### Your assignment
Write out the entries exactly, leaving out every picture.
━━━━
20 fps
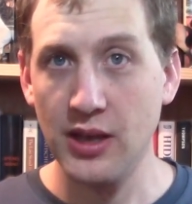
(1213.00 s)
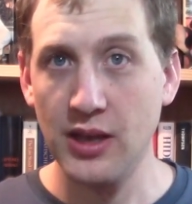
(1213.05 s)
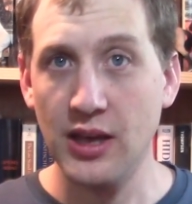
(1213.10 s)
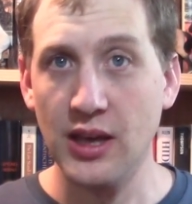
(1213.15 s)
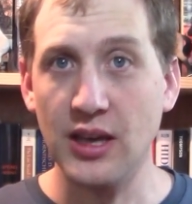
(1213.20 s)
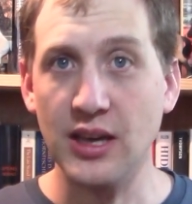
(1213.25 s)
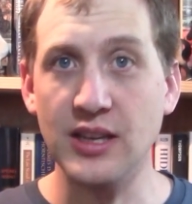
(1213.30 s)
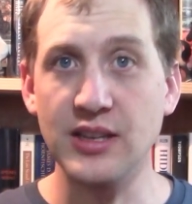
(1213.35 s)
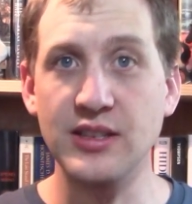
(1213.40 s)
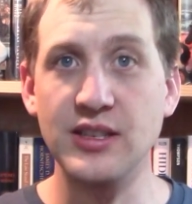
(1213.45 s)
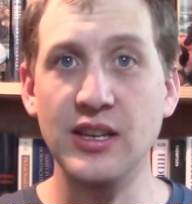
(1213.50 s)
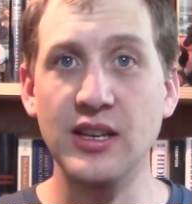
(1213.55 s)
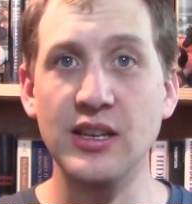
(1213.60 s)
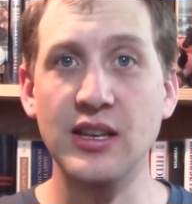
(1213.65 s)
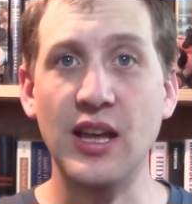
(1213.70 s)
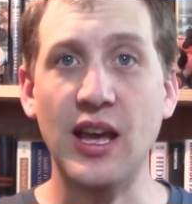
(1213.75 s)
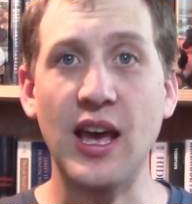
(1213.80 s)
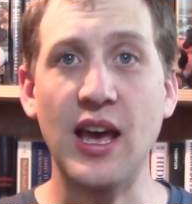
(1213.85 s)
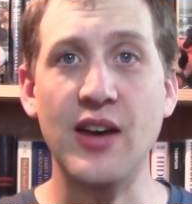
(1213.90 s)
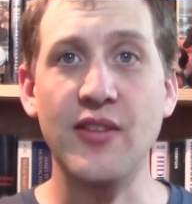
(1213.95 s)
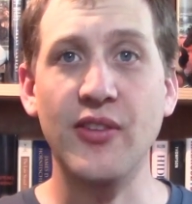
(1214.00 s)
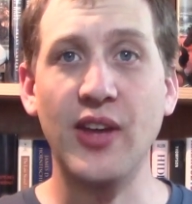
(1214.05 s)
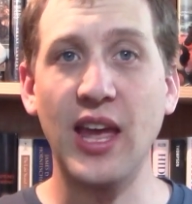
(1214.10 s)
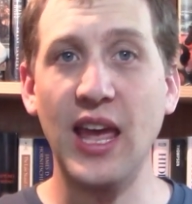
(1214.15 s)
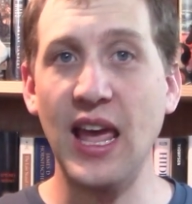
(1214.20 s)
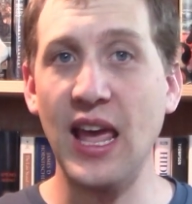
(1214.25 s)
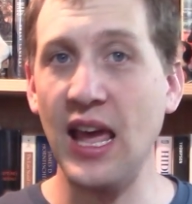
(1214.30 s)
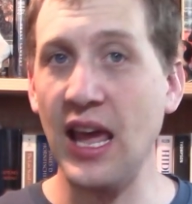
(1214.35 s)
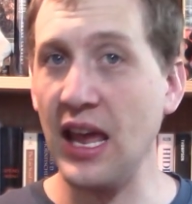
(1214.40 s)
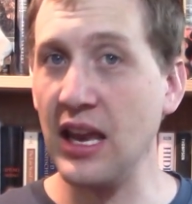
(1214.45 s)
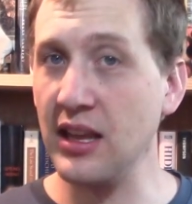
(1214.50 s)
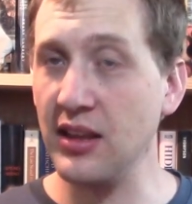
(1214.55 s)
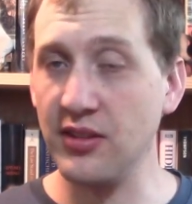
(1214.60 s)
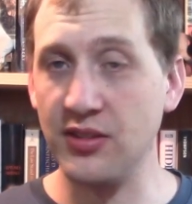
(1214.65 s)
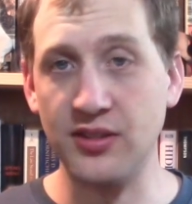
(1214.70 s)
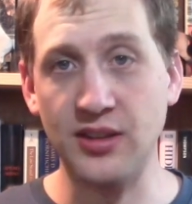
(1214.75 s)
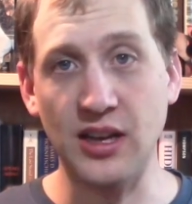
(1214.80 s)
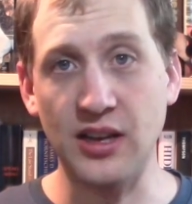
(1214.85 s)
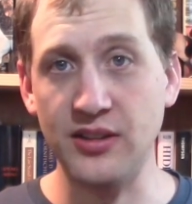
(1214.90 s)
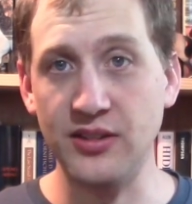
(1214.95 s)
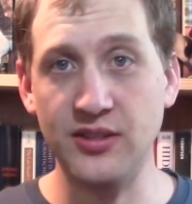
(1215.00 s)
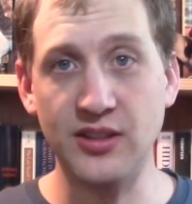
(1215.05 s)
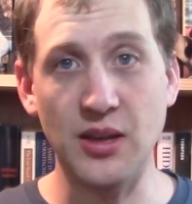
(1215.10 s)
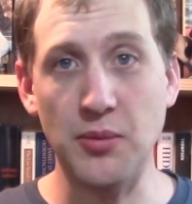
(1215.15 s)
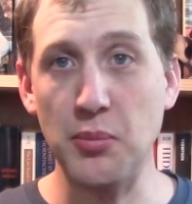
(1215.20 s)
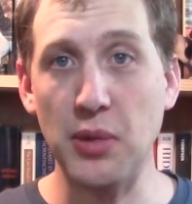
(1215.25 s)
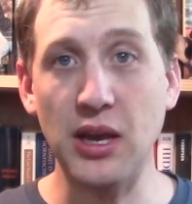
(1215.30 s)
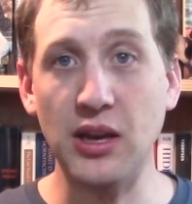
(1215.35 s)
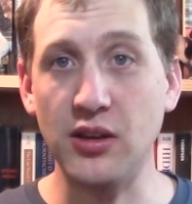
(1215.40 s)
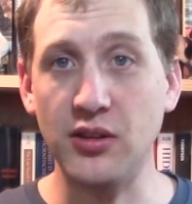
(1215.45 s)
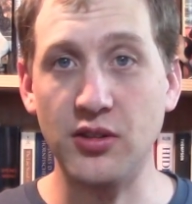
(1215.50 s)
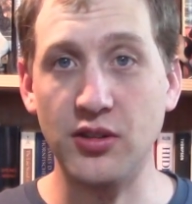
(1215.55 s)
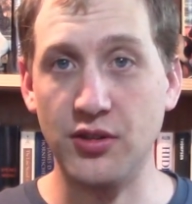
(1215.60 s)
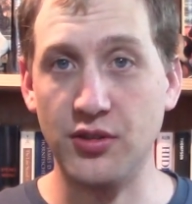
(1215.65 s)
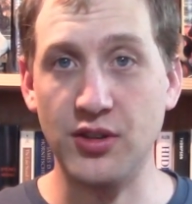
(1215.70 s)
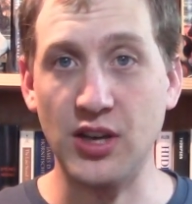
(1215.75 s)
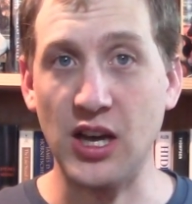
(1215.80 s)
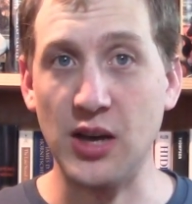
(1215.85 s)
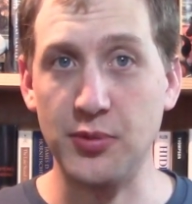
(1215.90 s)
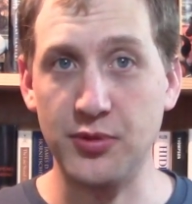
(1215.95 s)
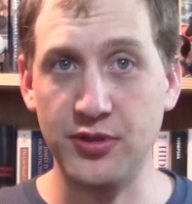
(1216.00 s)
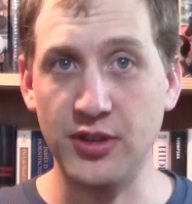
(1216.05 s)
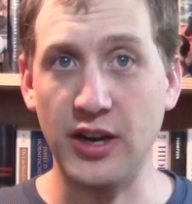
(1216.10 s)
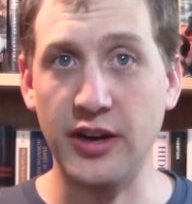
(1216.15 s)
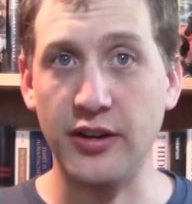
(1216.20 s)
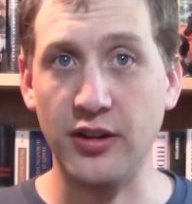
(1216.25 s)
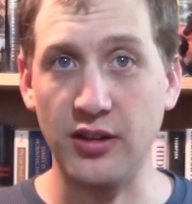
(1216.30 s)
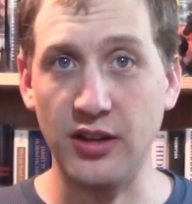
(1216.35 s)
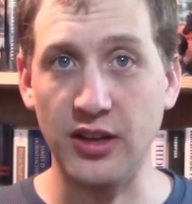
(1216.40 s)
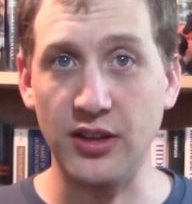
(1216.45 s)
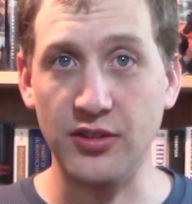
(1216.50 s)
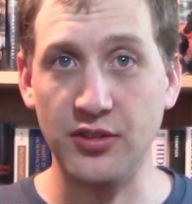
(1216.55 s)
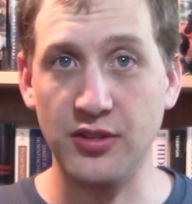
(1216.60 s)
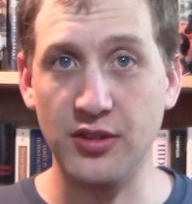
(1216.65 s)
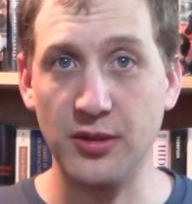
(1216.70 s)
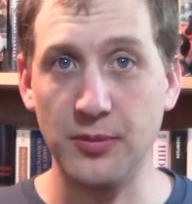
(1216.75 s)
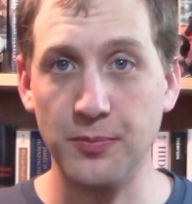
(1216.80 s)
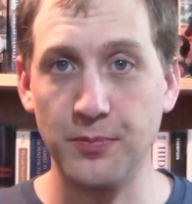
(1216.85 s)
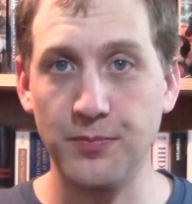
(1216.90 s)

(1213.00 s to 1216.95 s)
and didn't have any sons that made it to the top sire list.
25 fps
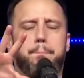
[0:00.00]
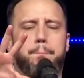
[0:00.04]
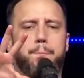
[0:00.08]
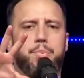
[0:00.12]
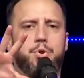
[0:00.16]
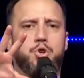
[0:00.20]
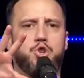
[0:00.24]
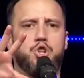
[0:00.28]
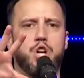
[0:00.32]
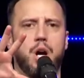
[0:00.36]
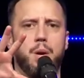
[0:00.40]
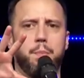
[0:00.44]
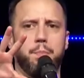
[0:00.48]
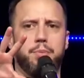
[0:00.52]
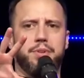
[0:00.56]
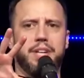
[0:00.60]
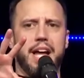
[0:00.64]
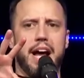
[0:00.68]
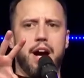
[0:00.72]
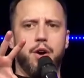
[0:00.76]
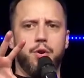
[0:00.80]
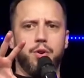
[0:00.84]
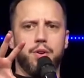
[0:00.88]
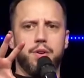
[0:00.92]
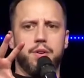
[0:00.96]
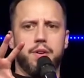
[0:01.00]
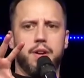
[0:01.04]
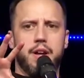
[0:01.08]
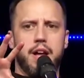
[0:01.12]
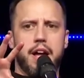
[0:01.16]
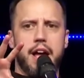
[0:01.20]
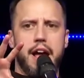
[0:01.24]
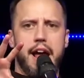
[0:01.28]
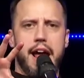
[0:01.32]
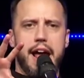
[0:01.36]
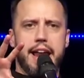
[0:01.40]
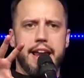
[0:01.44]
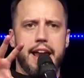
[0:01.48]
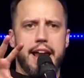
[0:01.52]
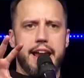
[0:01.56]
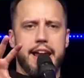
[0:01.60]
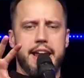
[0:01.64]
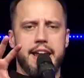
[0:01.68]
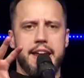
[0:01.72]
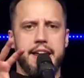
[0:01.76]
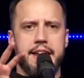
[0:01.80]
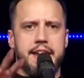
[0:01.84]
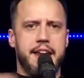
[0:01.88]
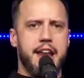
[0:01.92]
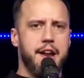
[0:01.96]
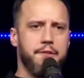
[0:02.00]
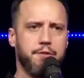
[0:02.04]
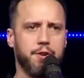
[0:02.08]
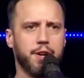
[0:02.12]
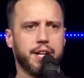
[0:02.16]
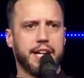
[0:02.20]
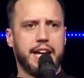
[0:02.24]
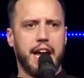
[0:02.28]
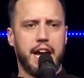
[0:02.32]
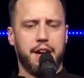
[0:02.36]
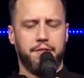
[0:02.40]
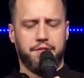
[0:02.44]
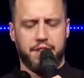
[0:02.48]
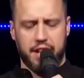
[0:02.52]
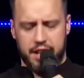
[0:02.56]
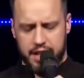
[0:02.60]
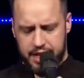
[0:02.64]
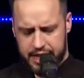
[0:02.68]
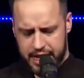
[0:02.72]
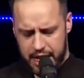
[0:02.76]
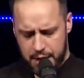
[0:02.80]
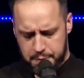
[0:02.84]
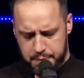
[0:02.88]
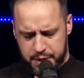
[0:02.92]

jumped out and it never caved in again,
━━━━
### Finished task
20 fps
(1213.00 s)
(1213.05 s)
(1213.10 s)
(1213.15 s)
(1213.20 s)
(1213.25 s)
(1213.30 s)
(1213.35 s)
(1213.40 s)
(1213.45 s)
(1213.50 s)
(1213.55 s)
(1213.60 s)
(1213.65 s)
(1213.70 s)
(1213.75 s)
(1213.80 s)
(1213.85 s)
(1213.90 s)
(1213.95 s)
(1214.00 s)
(1214.05 s)
(1214.10 s)
(1214.15 s)
(1214.20 s)
(1214.25 s)
(1214.30 s)
(1214.35 s)
(1214.40 s)
(1214.45 s)
(1214.50 s)
(1214.55 s)
(1214.60 s)
(1214.65 s)
(1214.70 s)
(1214.75 s)
(1214.80 s)
(1214.85 s)
(1214.90 s)
(1214.95 s)
(1215.00 s)
(1215.05 s)
(1215.10 s)
(1215.15 s)
(1215.20 s)
(1215.25 s)
(1215.30 s)
(1215.35 s)
(1215.40 s)
(1215.45 s)
(1215.50 s)
(1215.55 s)
(1215.60 s)
(1215.65 s)
(1215.70 s)
(1215.75 s)
(1215.80 s)
(1215.85 s)
(1215.90 s)
(1215.95 s)
(1216.00 s)
(1216.05 s)
(1216.10 s)
(1216.15 s)
(1216.20 s)
(1216.25 s)
(1216.30 s)
(1216.35 s)
(1216.40 s)
(1216.45 s)
(1216.50 s)
(1216.55 s)
(1216.60 s)
(1216.65 s)
(1216.70 s)
(1216.75 s)
(1216.80 s)
(1216.85 s)
(1216.90 s)

(1213.00 s to 1216.95 s)
and didn't have any sons that made it to the top sire list.
25 fps
[0:00.00]
[0:00.04]
[0:00.08]
[0:00.12]
[0:00.16]
[0:00.20]
[0:00.24]
[0:00.28]
[0:00.32]
[0:00.36]
[0:00.40]
[0:00.44]
[0:00.48]
[0:00.52]
[0:00.56]
[0:00.60]
[0:00.64]
[0:00.68]
[0:00.72]
[0:00.76]
[0:00.80]
[0:00.84]
[0:00.88]
[0:00.92]
[0:00.96]
[0:01.00]
[0:01.04]
[0:01.08]
[0:01.12]
[0:01.16]
[0:01.20]
[0:01.24]
[0:01.28]
[0:01.32]
[0:01.36]
[0:01.40]
[0:01.44]
[0:01.48]
[0:01.52]
[0:01.56]
[0:01.60]
[0:01.64]
[0:01.68]
[0:01.72]
[0:01.76]
[0:01.80]
[0:01.84]
[0:01.88]
[0:01.92]
[0:01.96]
[0:02.00]
[0:02.04]
[0:02.08]
[0:02.12]
[0:02.16]
[0:02.20]
[0:02.24]
[0:02.28]
[0:02.32]
[0:02.36]
[0:02.40]
[0:02.44]
[0:02.48]
[0:02.52]
[0:02.56]
[0:02.60]
[0:02.64]
[0:02.68]
[0:02.72]
[0:02.76]
[0:02.80]
[0:02.84]
[0:02.88]
[0:02.92]

jumped out and it never caved in again,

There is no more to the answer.